The motion contends that company president Montero “lied” to Arteaga-Gomez about the copying process, and instead of making sure the government did not see the defense’s hand-selected files, provided FBI case agent Deanne Lindsey with duplicate copies.

Montero did not respond to a detailed voicemail message seeking comment.

Prosecutor discloses FBI received defense CDs

Hayes, the federal prosecutor on Schapiro’s case, first informed Srebnick and his associate that agent Lindsey “had been surreptitiously receiving the CDs” on April 22, according to the defense motion.

“Hayes proposed to immediately destroy the CDs,” but the lawyers asked instead that he give them to the defense, “which he did,” the motion says.

Hayes declined to be interviewed about the matter.

Arteaga-Gomez phoned Montero on April 25 to ask who had told him to provide copies of the CDs to the government. Montero, the motion says, answered that an “agent” told his office manager to do it. “Mr. Montero then stated that he had been providing to the U.S. Attorney’s Office for the past 10 years duplicate copies of the discovery documents selected by defense counsel in other cases.”

Montero also forwarded to Schapiro’s defense an April 21 email he sent to a healthcare-fraud paralegal in the U.S. Attorney’s Office, stating that he’d provided the Justice Department with duplicates of defense records “since 2006.” Montero added that both his old company, Xpediacopy, and Imaging Universe had done it.

If so, the alleged government misconduct spanned the administrations of three Miami U.S. Attorneys – Alex Acosta, who served from 2005-2009, Jeffrey Sloman acting U.S. Attorney from 2009-2010 and Wifredo Ferrer, who took over in May 2010.

Srebnick and Arteaga-Gomez wrote that they’ve recently had “multiple conversations” about the matter with Miami federal prosecutors and their supervisors.

“The U.S. Attorney’s Office has admitted that Agent Deanne Lindsey had been receiving copies of the CDs and had been keeping the duplicate CDs in a folder as she received them,” the motion says. Lindsey also “confessed to opening four of those duplicate CDs” looking for files, copying and pasting files onto her own CDs and providing “those new CDs to the government’s expert witness for trial preparation,” the motion says.

The prosecutors’ response sought to cast Lindsey’s contact with the records in less threatening way.

Prosecutors notified the defense last week that Montero had “confessed to lying to Rossana Arteaga-Gomez about the discovery process” in order to hide what was happening, the defense lawyers wrote.
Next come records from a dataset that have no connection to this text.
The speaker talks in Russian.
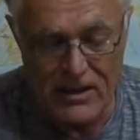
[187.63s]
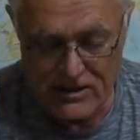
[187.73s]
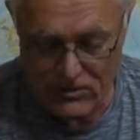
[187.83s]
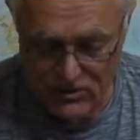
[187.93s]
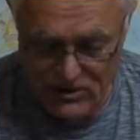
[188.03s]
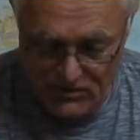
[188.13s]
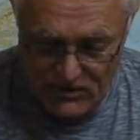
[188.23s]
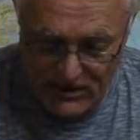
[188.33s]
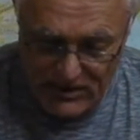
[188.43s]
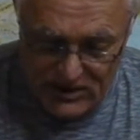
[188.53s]
на рост
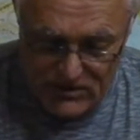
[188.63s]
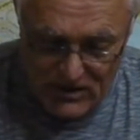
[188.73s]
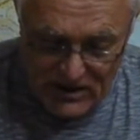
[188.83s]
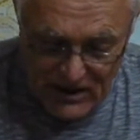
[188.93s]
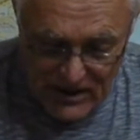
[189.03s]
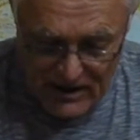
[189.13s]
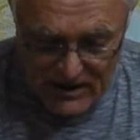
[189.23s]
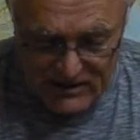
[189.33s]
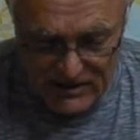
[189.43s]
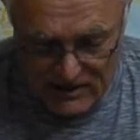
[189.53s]
капитализма,
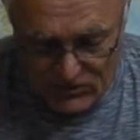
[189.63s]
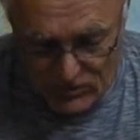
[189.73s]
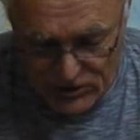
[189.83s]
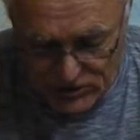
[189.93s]
до того ещеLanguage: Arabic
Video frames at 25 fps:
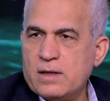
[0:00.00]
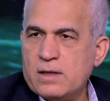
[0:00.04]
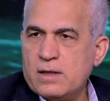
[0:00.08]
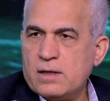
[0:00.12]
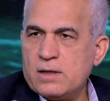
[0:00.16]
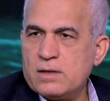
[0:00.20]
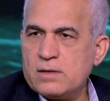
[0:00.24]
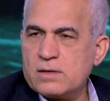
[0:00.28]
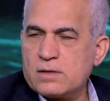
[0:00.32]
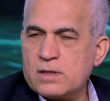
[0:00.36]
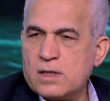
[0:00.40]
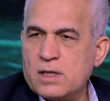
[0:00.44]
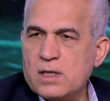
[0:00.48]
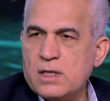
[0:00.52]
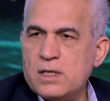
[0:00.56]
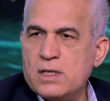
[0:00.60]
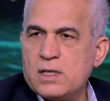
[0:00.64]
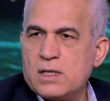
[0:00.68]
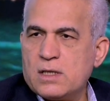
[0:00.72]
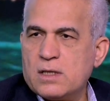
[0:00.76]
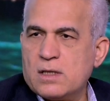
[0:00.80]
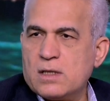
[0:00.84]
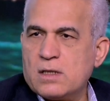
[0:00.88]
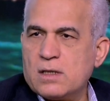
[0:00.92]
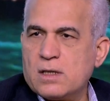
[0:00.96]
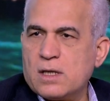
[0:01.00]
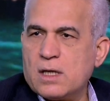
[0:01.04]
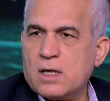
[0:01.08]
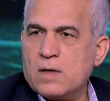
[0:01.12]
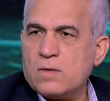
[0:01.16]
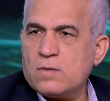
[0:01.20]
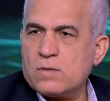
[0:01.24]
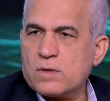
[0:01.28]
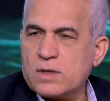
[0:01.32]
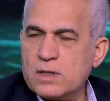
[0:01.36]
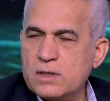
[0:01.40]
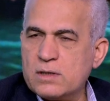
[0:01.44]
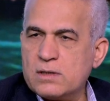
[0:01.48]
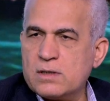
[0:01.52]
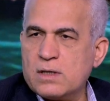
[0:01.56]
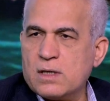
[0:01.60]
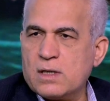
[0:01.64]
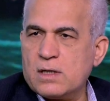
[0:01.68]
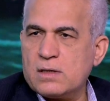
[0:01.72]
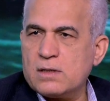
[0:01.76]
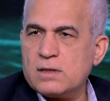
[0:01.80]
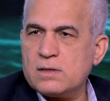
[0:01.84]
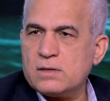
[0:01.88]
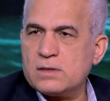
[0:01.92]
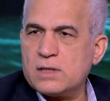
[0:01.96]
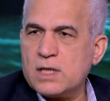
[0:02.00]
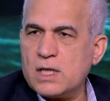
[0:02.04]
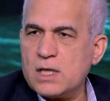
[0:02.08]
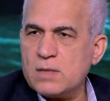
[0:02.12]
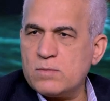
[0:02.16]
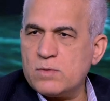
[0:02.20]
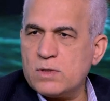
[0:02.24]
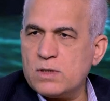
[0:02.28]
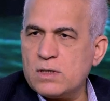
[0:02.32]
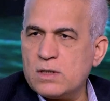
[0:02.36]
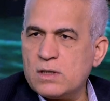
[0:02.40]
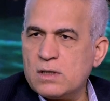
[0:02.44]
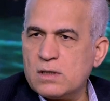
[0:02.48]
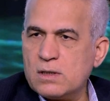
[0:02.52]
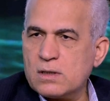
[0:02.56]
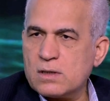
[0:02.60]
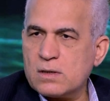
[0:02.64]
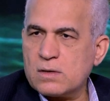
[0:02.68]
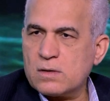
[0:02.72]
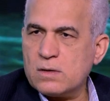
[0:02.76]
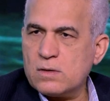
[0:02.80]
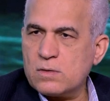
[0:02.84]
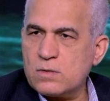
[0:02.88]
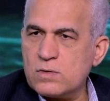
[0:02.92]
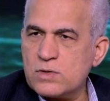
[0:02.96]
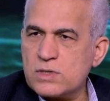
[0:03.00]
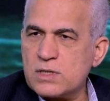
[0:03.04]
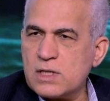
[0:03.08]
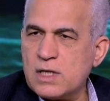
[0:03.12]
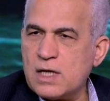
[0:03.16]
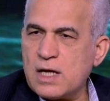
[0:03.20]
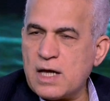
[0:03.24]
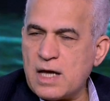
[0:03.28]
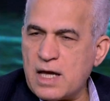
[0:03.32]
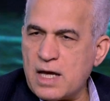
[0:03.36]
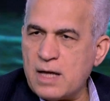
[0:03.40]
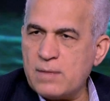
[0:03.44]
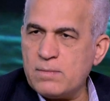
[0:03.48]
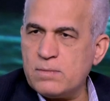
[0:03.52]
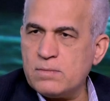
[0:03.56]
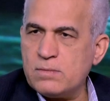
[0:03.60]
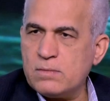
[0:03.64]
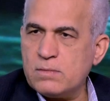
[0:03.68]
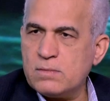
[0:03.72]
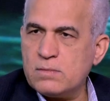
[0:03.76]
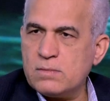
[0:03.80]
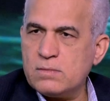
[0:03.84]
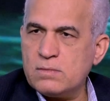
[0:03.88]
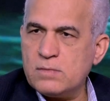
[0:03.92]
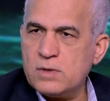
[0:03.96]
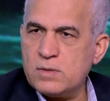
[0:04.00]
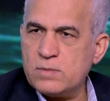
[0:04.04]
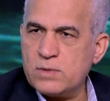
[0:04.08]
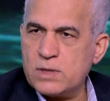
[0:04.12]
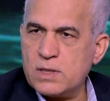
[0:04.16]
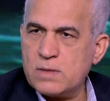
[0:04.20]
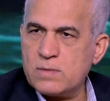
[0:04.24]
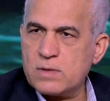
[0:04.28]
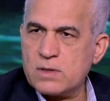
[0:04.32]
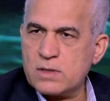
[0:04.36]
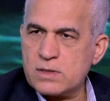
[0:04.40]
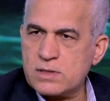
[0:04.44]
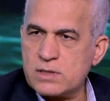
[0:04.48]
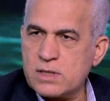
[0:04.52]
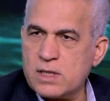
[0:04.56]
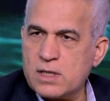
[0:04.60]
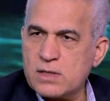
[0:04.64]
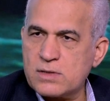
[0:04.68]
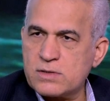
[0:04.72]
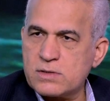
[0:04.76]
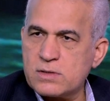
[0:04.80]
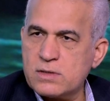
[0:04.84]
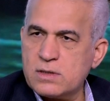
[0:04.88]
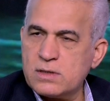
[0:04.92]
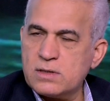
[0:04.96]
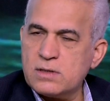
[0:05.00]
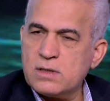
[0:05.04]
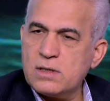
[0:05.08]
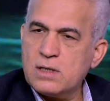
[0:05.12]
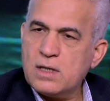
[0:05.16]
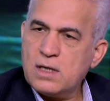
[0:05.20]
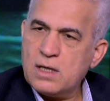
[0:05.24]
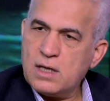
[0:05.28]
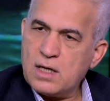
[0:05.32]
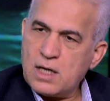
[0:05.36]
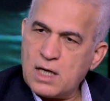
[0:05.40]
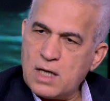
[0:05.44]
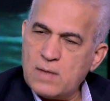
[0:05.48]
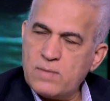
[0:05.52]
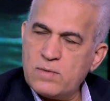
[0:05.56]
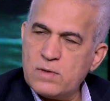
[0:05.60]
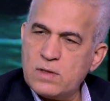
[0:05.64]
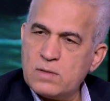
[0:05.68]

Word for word: انتهينا أو كدنا أن ننتهي من الجزء الأهم من برنامج الإصلاح الاقتصادي قبل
“That the government-contracted copy service misled Ms. Arteaga-Gomez in order to cover-up the office-wide policy makes this case especially egregious,” the motion says.

Details about the size, terms and duration of Imaging Universe’s contract were not immediately available. The prosecutors’ response, however, said the contract is between Imaging Universe and the Government Publishing office.